* EXERCISE REQUIREMENTS: Below are some records. Copy every line in them that holds "with".

* TASK INPUT:
:::::
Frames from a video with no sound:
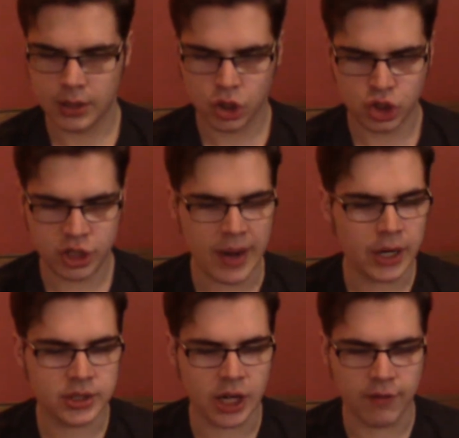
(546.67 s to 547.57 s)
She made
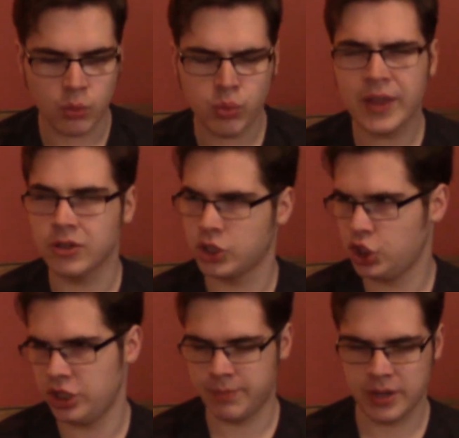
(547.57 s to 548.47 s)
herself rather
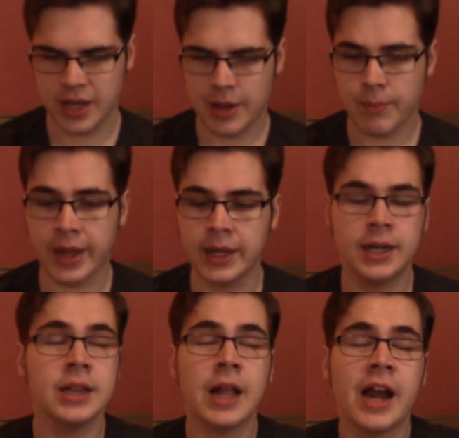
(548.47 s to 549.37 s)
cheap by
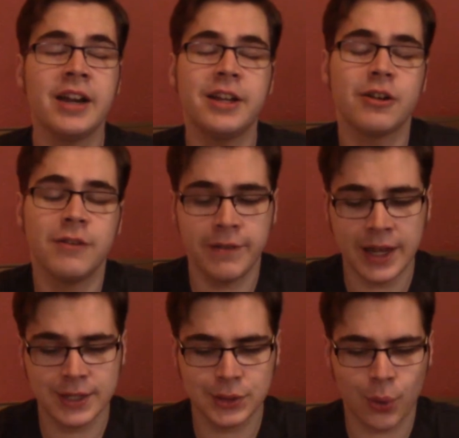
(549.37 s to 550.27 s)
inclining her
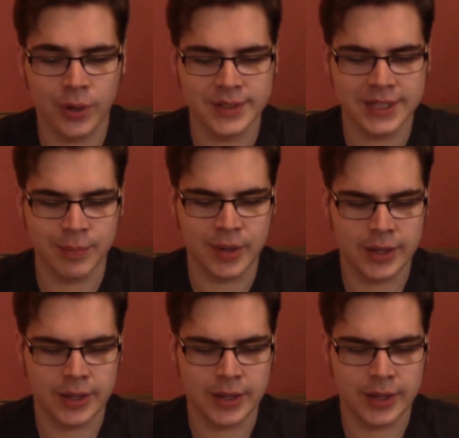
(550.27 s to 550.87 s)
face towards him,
:::::
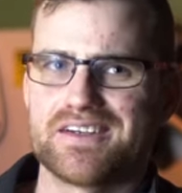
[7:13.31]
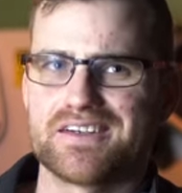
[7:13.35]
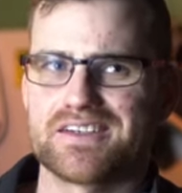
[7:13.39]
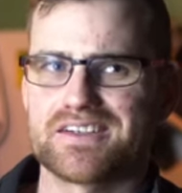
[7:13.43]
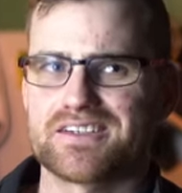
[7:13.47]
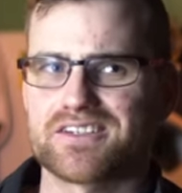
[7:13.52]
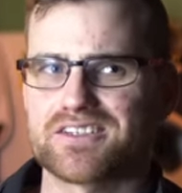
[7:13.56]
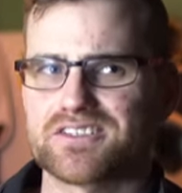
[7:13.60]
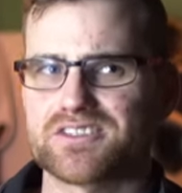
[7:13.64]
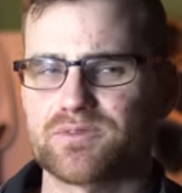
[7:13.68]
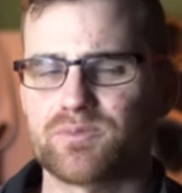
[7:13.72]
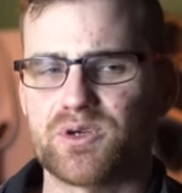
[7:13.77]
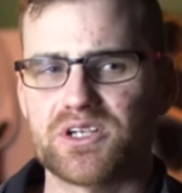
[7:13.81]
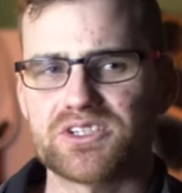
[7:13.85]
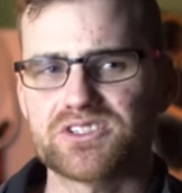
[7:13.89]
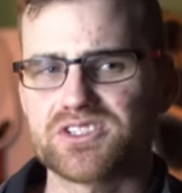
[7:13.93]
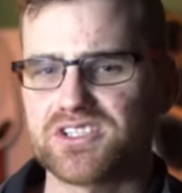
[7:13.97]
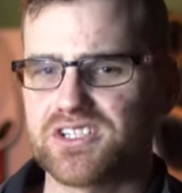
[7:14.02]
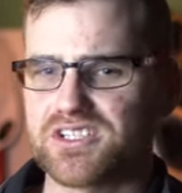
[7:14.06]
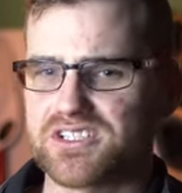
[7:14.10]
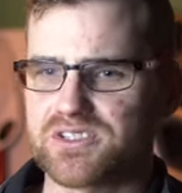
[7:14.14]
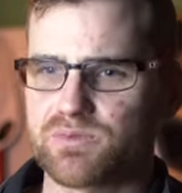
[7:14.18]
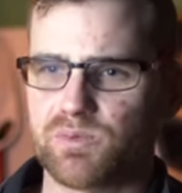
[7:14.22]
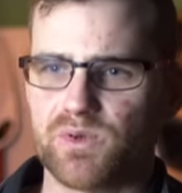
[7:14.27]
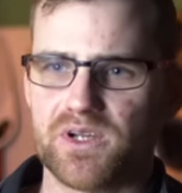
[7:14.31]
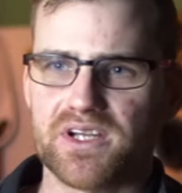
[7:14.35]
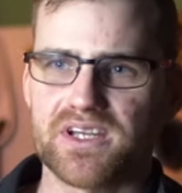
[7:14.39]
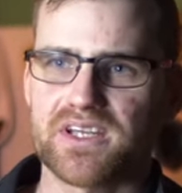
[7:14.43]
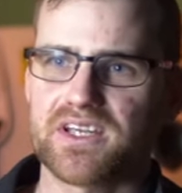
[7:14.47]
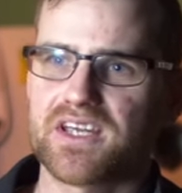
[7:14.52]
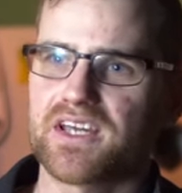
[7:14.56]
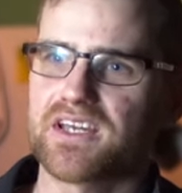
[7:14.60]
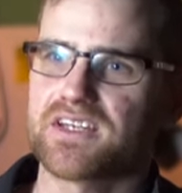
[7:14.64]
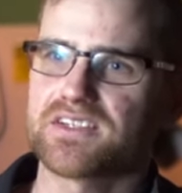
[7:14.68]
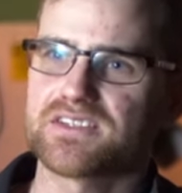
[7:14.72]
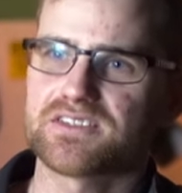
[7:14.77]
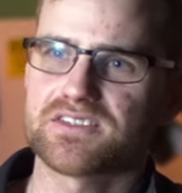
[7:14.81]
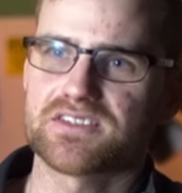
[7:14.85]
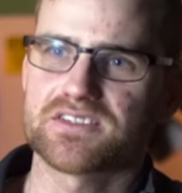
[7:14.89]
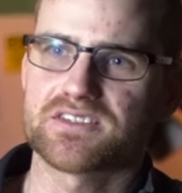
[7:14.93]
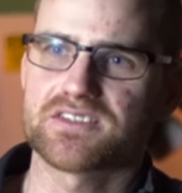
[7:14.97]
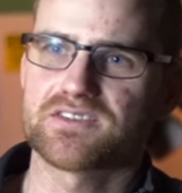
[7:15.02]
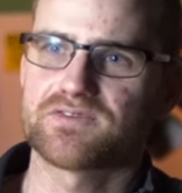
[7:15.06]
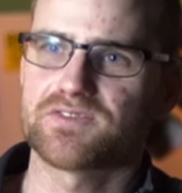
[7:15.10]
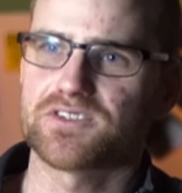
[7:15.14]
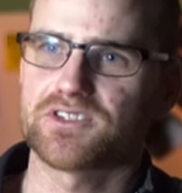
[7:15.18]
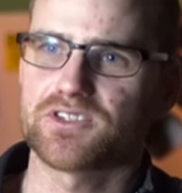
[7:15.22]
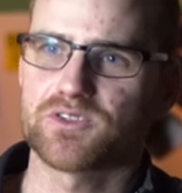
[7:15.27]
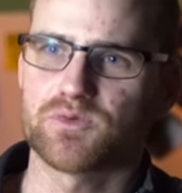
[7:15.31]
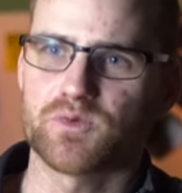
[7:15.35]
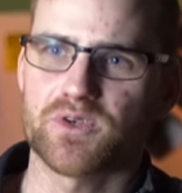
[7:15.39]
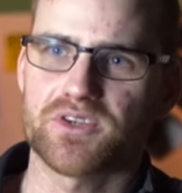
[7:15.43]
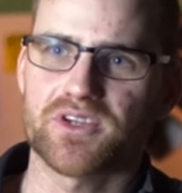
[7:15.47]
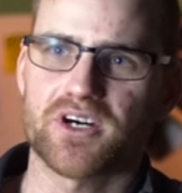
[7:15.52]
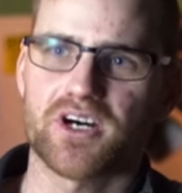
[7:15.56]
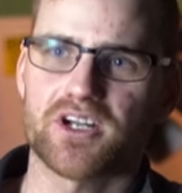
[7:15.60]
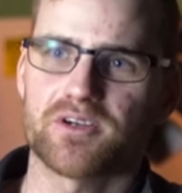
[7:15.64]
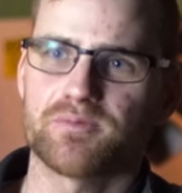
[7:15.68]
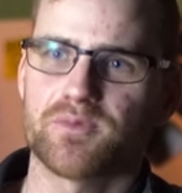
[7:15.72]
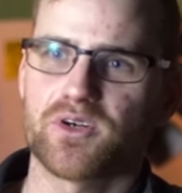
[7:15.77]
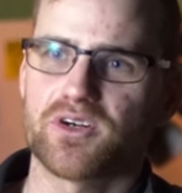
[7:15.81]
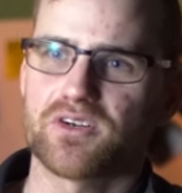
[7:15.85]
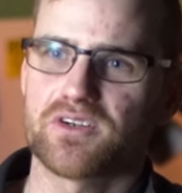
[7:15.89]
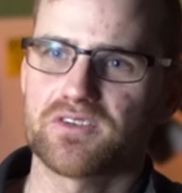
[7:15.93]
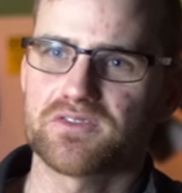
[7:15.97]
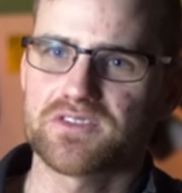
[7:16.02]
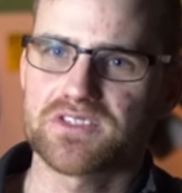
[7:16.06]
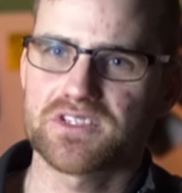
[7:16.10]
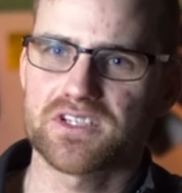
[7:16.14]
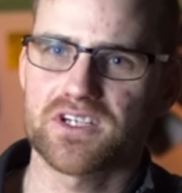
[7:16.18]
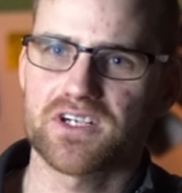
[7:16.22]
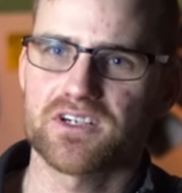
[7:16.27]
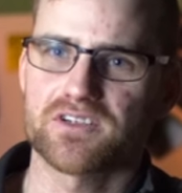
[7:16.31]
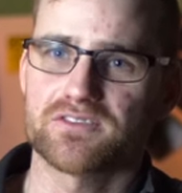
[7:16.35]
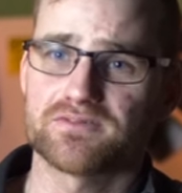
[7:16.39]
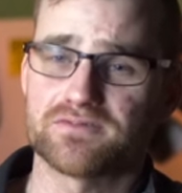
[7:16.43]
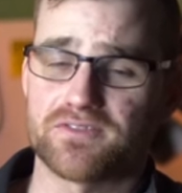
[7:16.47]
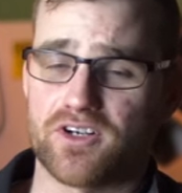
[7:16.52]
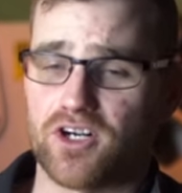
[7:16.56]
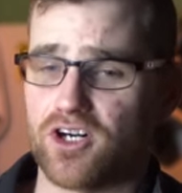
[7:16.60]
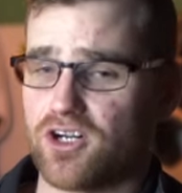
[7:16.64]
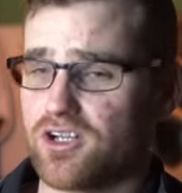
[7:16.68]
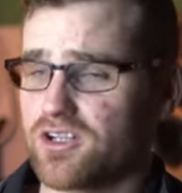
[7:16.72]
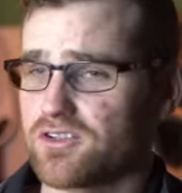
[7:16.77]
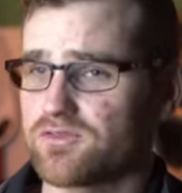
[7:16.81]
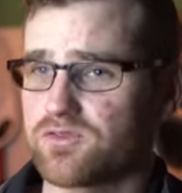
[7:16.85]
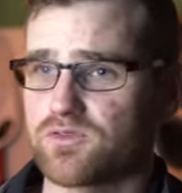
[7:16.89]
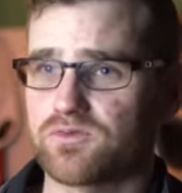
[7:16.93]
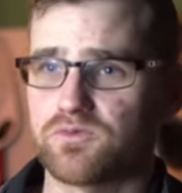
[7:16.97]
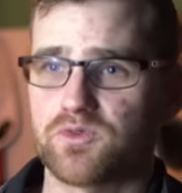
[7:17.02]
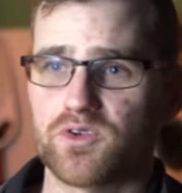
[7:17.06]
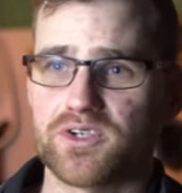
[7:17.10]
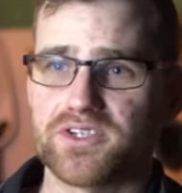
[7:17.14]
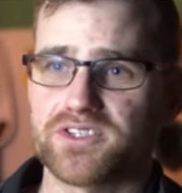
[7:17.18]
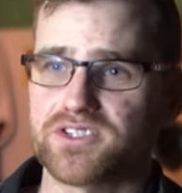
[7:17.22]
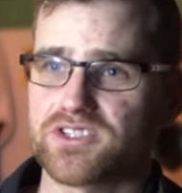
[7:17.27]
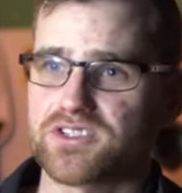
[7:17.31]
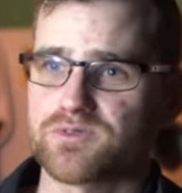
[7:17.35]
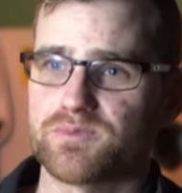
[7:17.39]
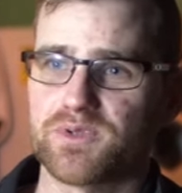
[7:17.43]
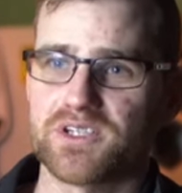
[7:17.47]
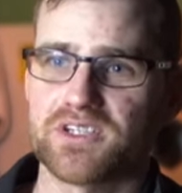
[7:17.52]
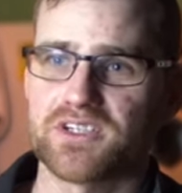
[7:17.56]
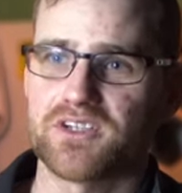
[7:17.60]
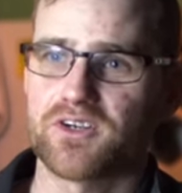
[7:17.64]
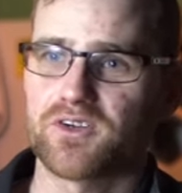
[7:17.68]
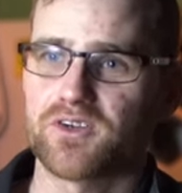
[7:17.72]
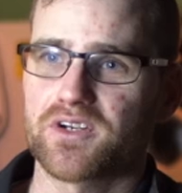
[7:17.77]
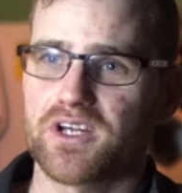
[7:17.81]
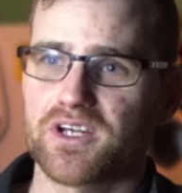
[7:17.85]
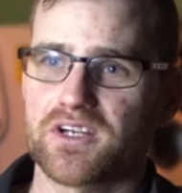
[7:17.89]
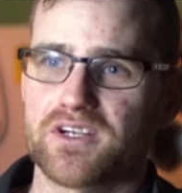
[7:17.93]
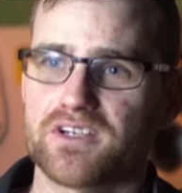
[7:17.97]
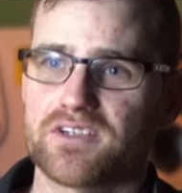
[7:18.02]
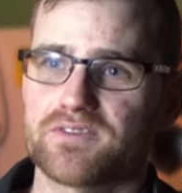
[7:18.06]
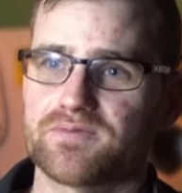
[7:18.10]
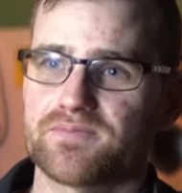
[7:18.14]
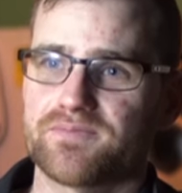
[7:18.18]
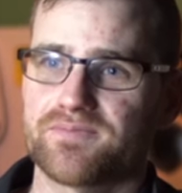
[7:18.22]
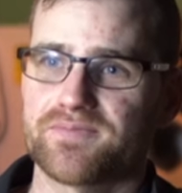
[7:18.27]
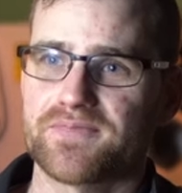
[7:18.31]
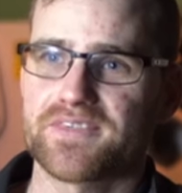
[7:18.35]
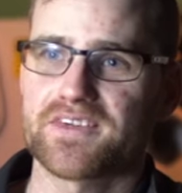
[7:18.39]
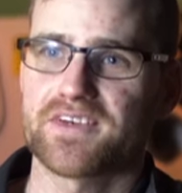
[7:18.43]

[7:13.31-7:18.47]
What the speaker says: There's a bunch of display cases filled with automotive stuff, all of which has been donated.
:::::
* RESPONSE TO THIS EXERCISE:
Frames from a video with no sound:
What the speaker says: There's a bunch of display cases filled with automotive stuff, all of which has been donated.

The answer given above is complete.